RIAUMANDIRI.CO, DUNIA - Usai mengambil alih Afghanistan, Taliban bersumpah bakal menegakkan hak-hak perempuan di bawah hukum Islam, sekaligus menyatakan "amnesti" untuk pejabat pemerintah. Akan tetapi janji tersebut ditanggapi skeptisisme oleh Gedung Putih.
Pada Selasa lalu (17/8/2021), juru bicara Taliban, Zabihullah Mujahid dalam konferensi pers mengatakan mereka bekerja untuk membentuk pemerintahan dan tidak ada yang akan dirugikan. Mujahid mengatakan tujuan Taliban adalah memastikan Afghanistan tidak lagi menjadi medan konflik.

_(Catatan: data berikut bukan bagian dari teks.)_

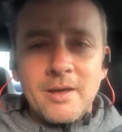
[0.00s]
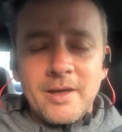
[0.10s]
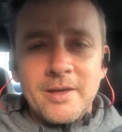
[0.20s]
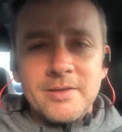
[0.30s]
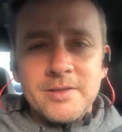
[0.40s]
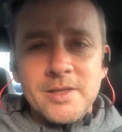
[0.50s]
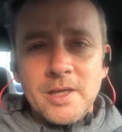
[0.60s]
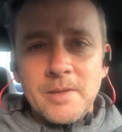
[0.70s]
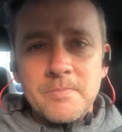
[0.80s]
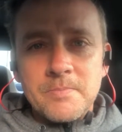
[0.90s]
and
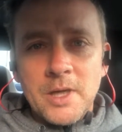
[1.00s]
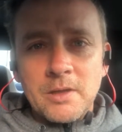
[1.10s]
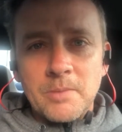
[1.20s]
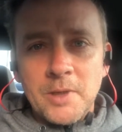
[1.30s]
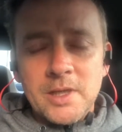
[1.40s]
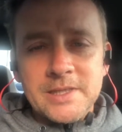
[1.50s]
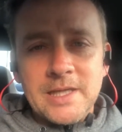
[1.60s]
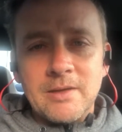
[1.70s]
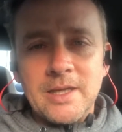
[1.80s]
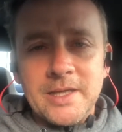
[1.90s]
I'm going to blast
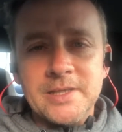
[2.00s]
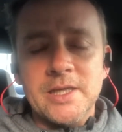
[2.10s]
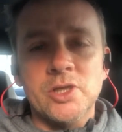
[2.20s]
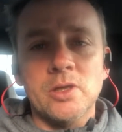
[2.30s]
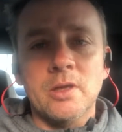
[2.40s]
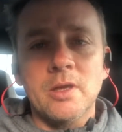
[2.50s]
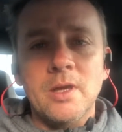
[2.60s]
out a leg session.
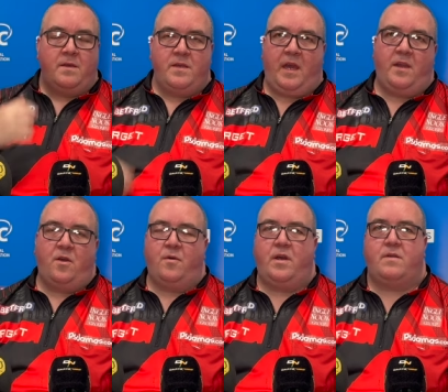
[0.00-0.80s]
Yeah,
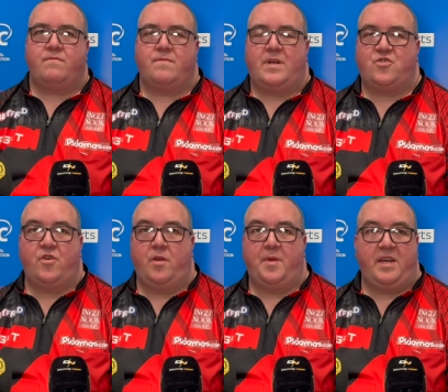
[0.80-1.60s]
no, I
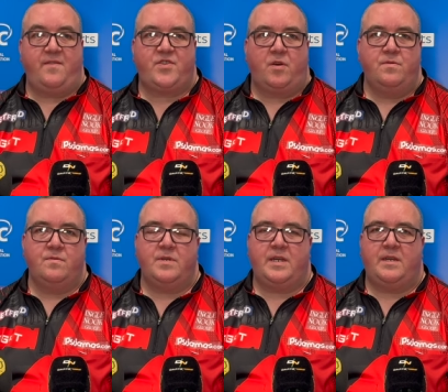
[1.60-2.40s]
truly believe so.
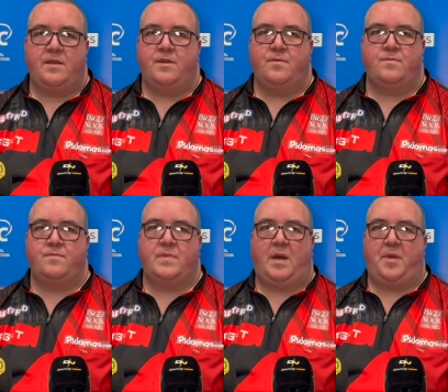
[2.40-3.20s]

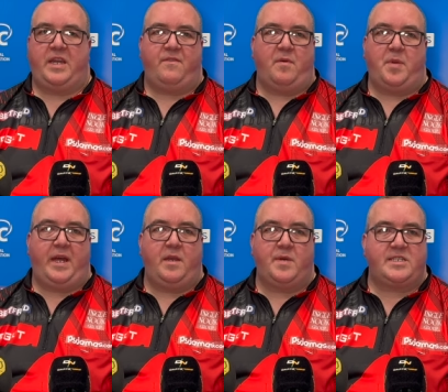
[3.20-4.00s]
I believe I'm
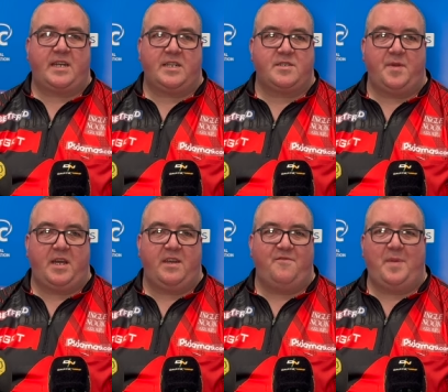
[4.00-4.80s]
playing the best art of my
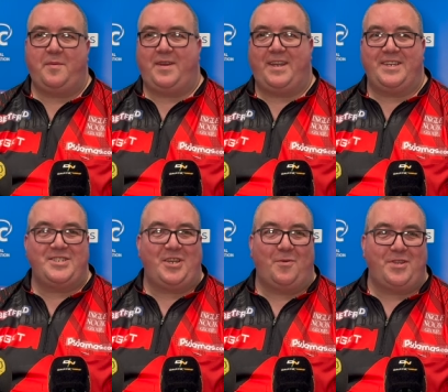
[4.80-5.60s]
life. Maybe I
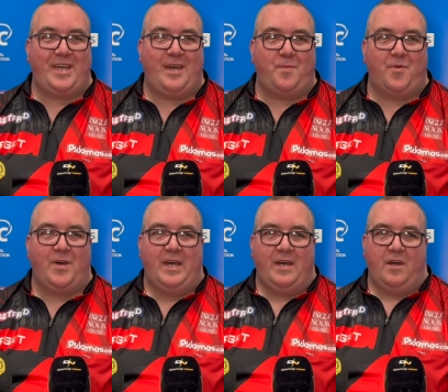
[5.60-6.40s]
didn't show it there, but
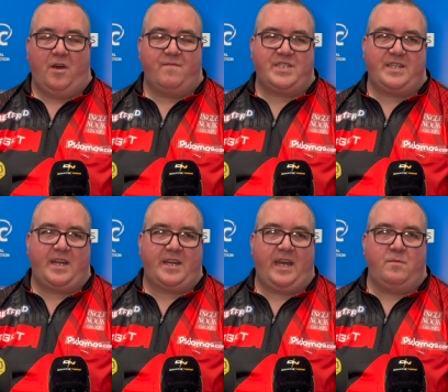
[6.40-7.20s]
obviously
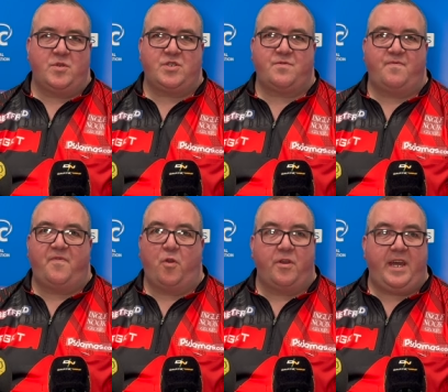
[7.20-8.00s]
that game was
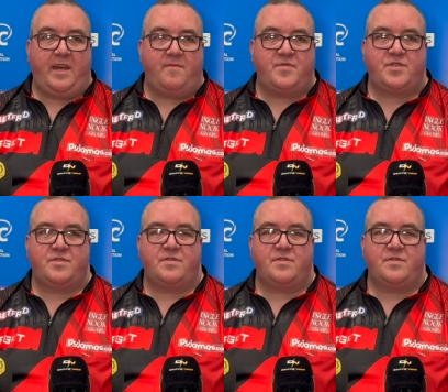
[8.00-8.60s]
full of nerves.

"Kami telah memaafkan semua orang yang telah berperang melawan kami. Permusuhan telah berakhir," katanya.
"Kami tidak ingin memiliki masalah dengan komunitas internasional," imbuhnya.
Mujahid mengatakan kelompok militan itu berkomitmen pada hak-hak perempuan di bawah sistem hukum syariah (Islam), tetapi dia menekankan bahwa mereka akan bekerja dan belajar dalam kerangka kerja Taliban.
"Mereka akan bekerja bahu-membahu dengan kami. Kami ingin meyakinkan masyarakat internasional bahwa tidak akan ada diskriminasi," katanya.
“Imarah Islam Afghanistan tidak ingin perempuan menjadi korban lagi,” kata Enamullah Samangani, anggota komisi budaya Taliban.
Beberapa jam setelah konferensi pers Taliban, penasihat keamanan nasional Gedung Putih Jake Sullivan mengatakan Amerika Serikat tidak akan menuruti kata-kata kelompok itu, tetapi akan mengawasi tindakannya, terutama dalam pemenuhan hak asasi manusia.
“Ini bukan tentang kepercayaan. Ini tentang verifikasi," kata Sullivan di Gedung Putih.
"Dan kita akan melihat apa yang akhirnya dilakukan Taliban dalam beberapa hari dan minggu ke depan," sambungnya seperti dikutip dari USA Today, Rabu (18/8/2021).
Sullivan mengatakan Amerika Serikat memiliki alat – termasuk sanksi, kecaman internasional dan isolasi – yang dapat digunakan jika perempuan di Afghanistan diperlakukan dengan buruk.